ASSIGNMENT: Return all the lines below exactly. Any picture among them is omitted.

·····

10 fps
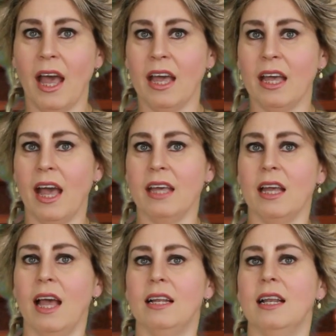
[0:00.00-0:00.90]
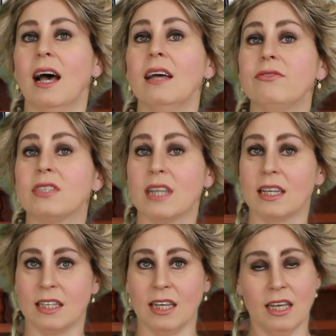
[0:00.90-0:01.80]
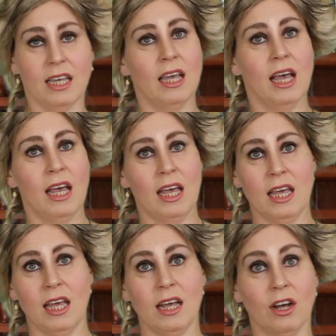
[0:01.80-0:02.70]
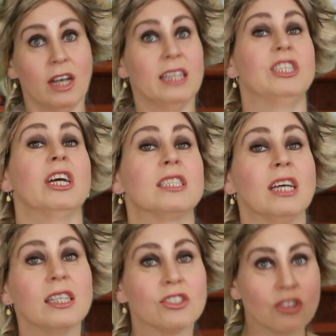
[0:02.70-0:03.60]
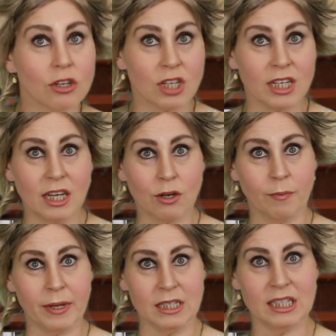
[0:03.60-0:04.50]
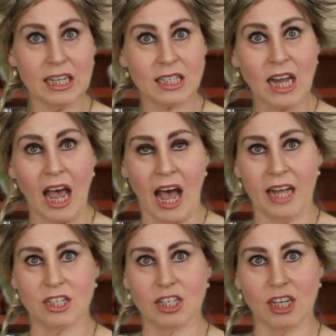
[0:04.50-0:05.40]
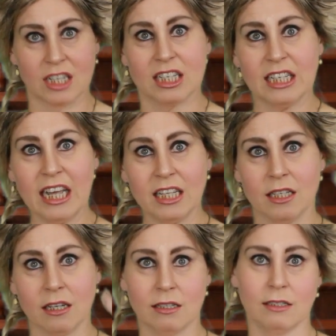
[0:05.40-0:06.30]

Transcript: a life that he rejected so that he could be this and succeed.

·····

PROBLEM SOLUTION:
10 fps
[0:00.00-0:00.90]
[0:00.90-0:01.80]
[0:01.80-0:02.70]
[0:02.70-0:03.60]
[0:03.60-0:04.50]
[0:04.50-0:05.40]
[0:05.40-0:06.30]

Transcript: a life that he rejected so that he could be this and succeed.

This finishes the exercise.